Problem statement:
Exact copies of the lines from the one with "[00:14:23.85 to 00:14:24.85]" through the last line of the entries, and no pictures, make up the answer.
Start of Dataset excerpts
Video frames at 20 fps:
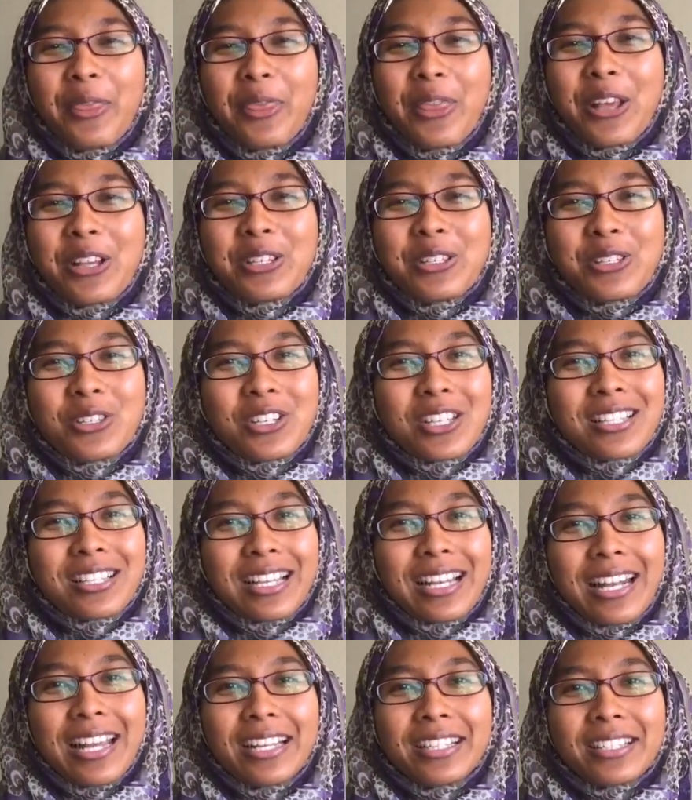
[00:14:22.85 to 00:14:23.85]
Things
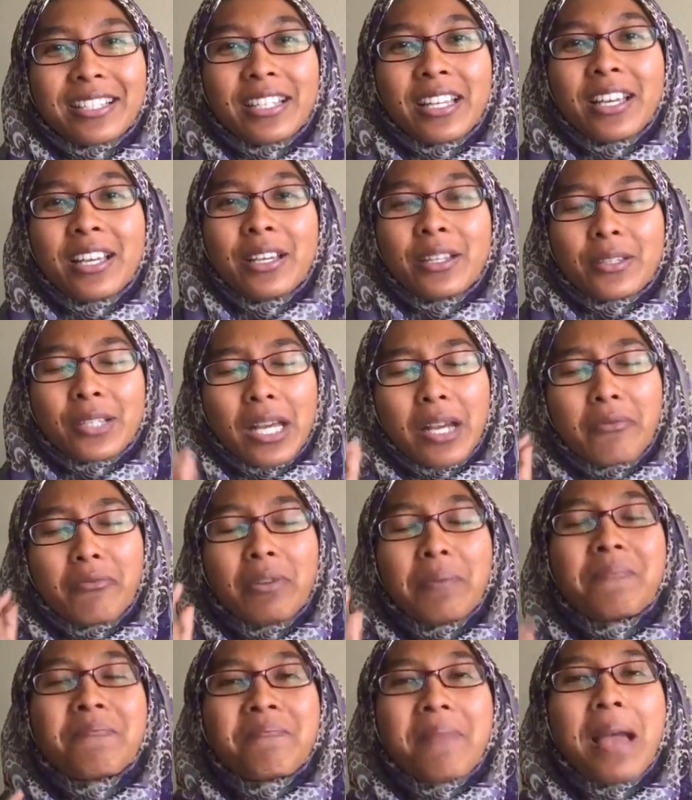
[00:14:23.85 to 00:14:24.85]
just clicked. So I
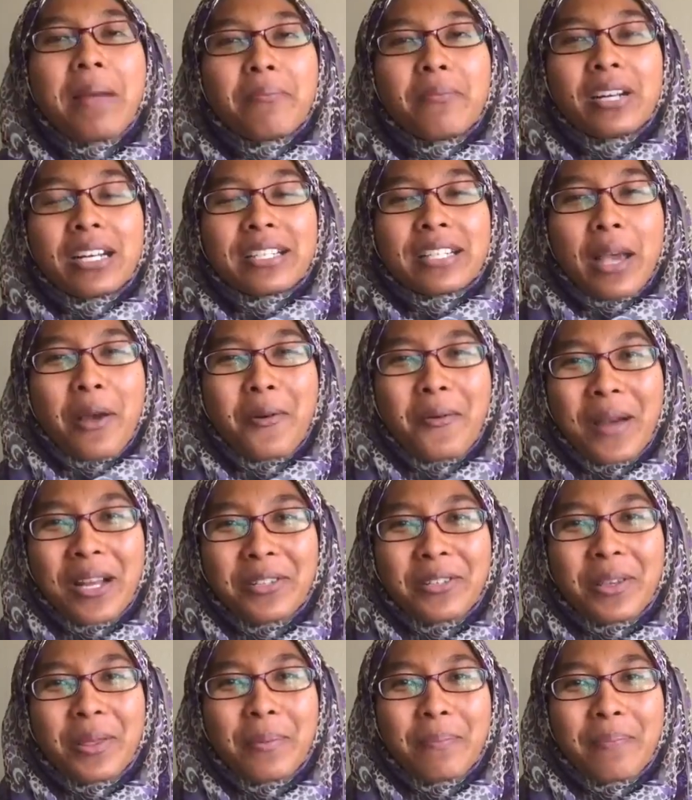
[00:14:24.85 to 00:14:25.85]
remembered, I
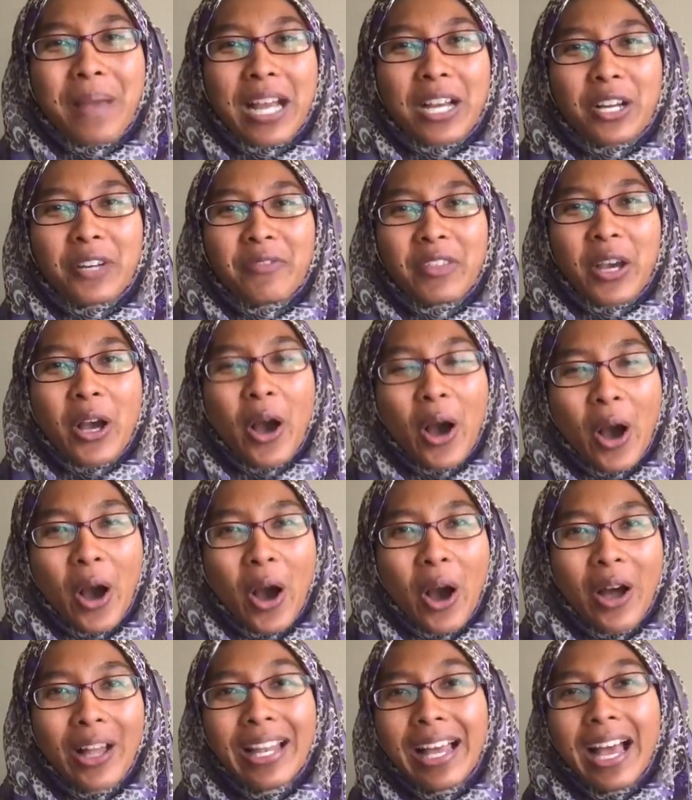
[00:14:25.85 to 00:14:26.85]
went to the back of the
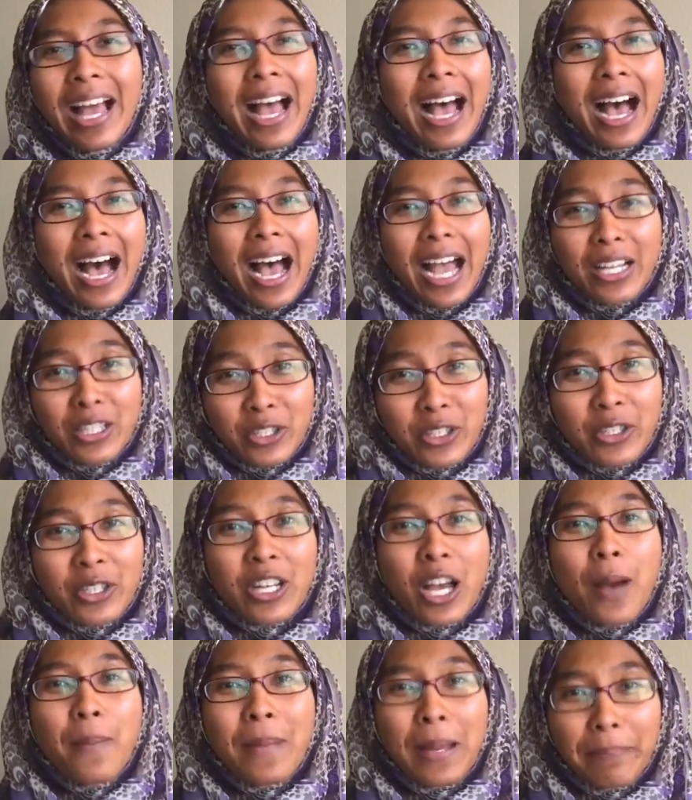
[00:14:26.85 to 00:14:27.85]
hall, I
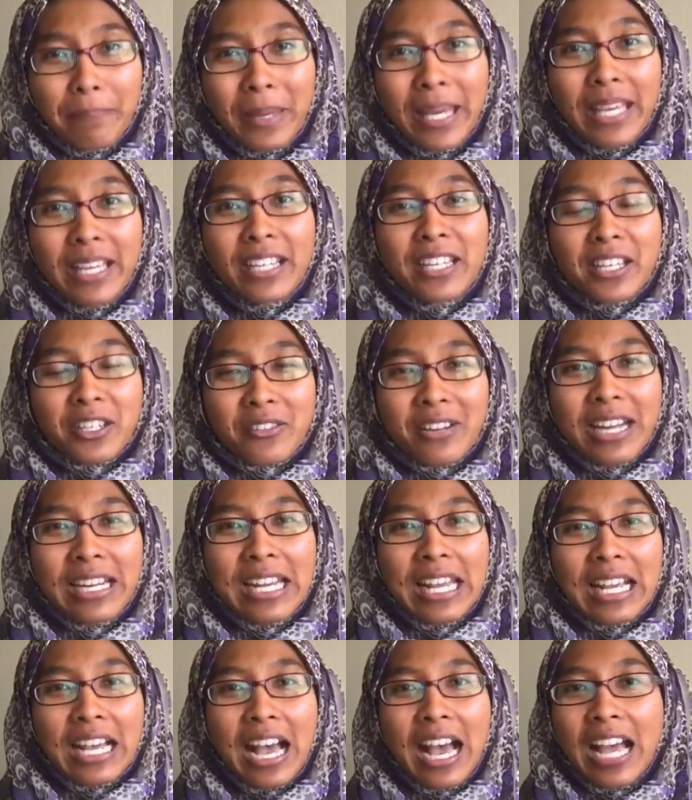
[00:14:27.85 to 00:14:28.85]
took out my pink
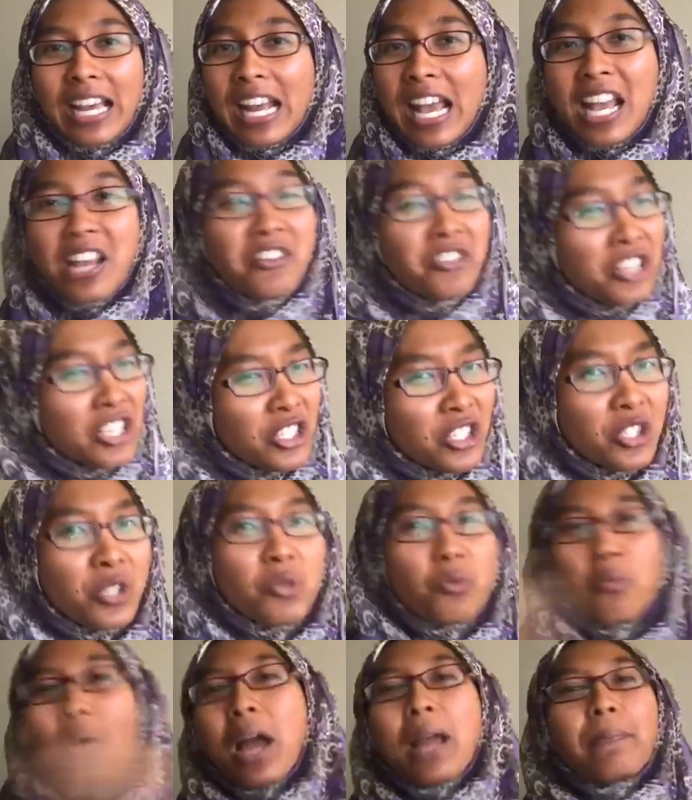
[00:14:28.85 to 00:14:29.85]
credit card and just
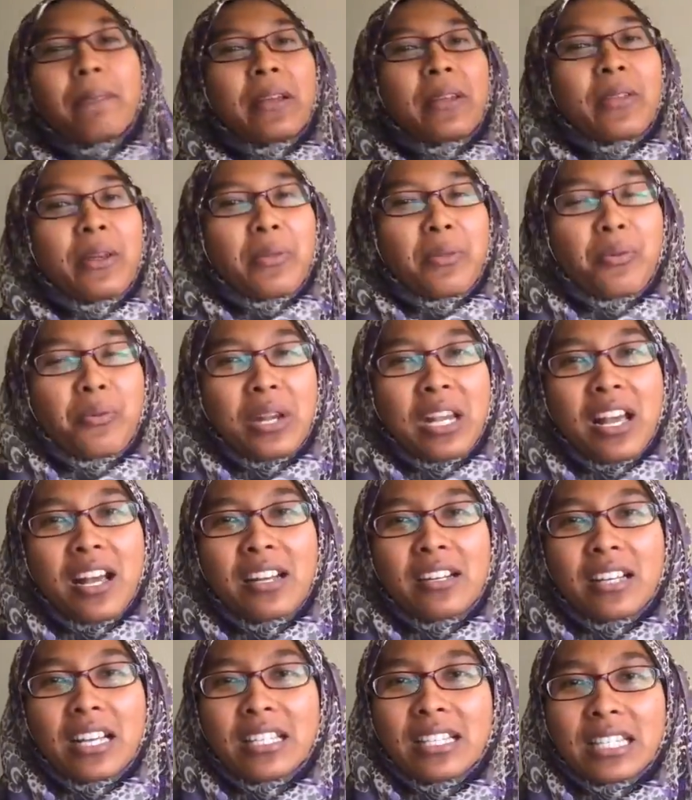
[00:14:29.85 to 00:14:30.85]
swiped it at
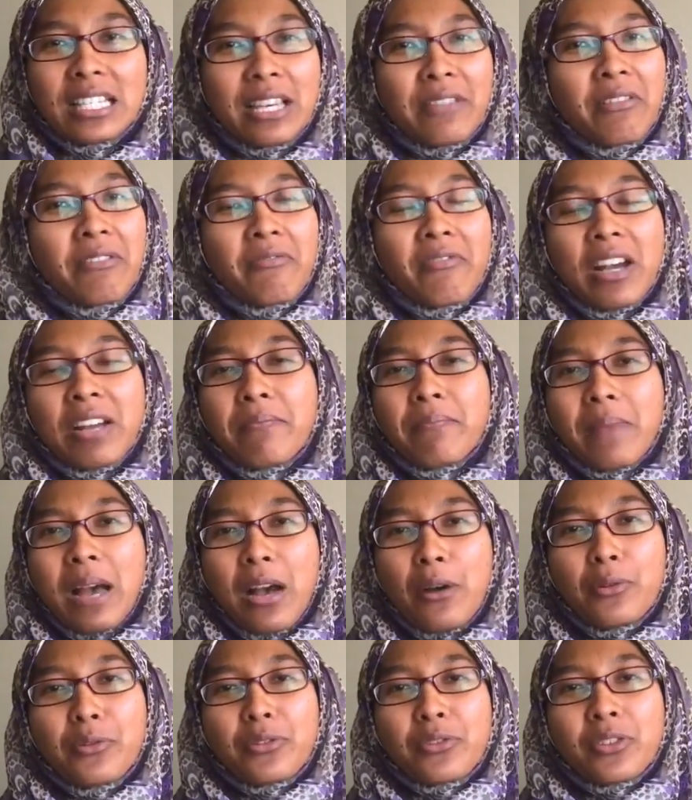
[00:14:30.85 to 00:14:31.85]

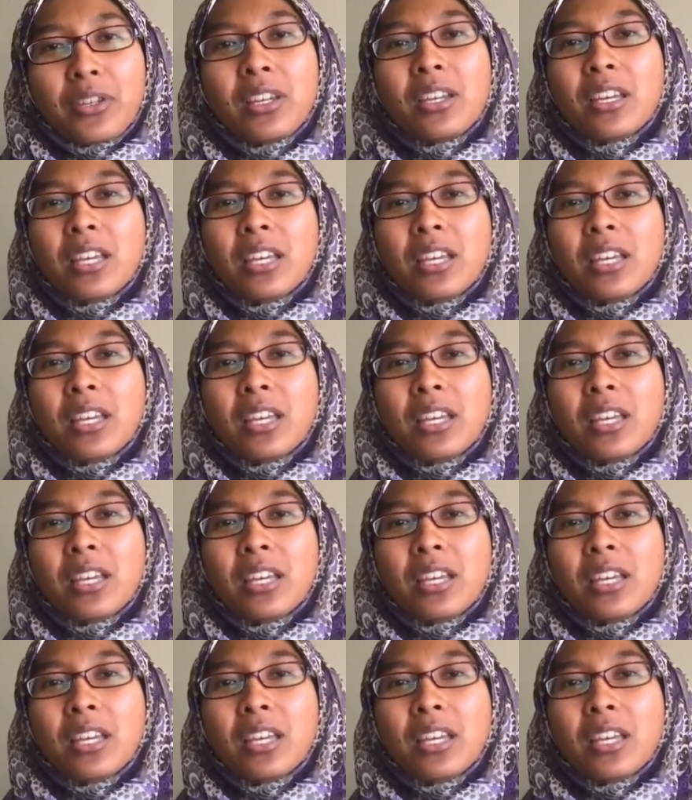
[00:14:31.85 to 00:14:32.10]
£375.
End of Dataset excerpts
Exercise response:
[00:14:23.85 to 00:14:24.85]
just clicked. So I
[00:14:24.85 to 00:14:25.85]
remembered, I
[00:14:25.85 to 00:14:26.85]
went to the back of the
[00:14:26.85 to 00:14:27.85]
hall, I
[00:14:27.85 to 00:14:28.85]
took out my pink
[00:14:28.85 to 00:14:29.85]
credit card and just
[00:14:29.85 to 00:14:30.85]
swiped it at
[00:14:30.85 to 00:14:31.85]

[00:14:31.85 to 00:14:32.10]
£375.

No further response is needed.